==== DATA SUPPLIED

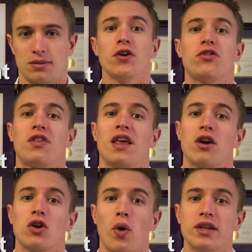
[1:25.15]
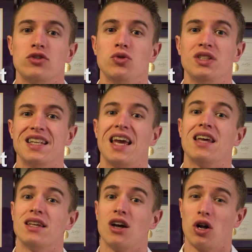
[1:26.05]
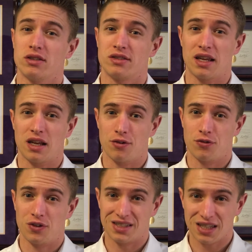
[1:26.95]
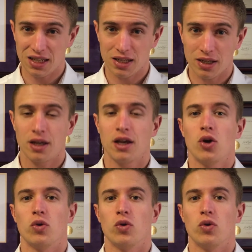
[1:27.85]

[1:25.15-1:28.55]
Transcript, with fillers: First, they are going to delay the onset of fatigue,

========

[WHAT YOU SHOULD DO] Go through the entries above and output them exactly, without pictures.

[RESPONSE TO THIS TASK]
[1:25.15]
[1:26.05]
[1:26.95]
[1:27.85]

[1:25.15-1:28.55]
Transcript, with fillers: First, they are going to delay the onset of fatigue,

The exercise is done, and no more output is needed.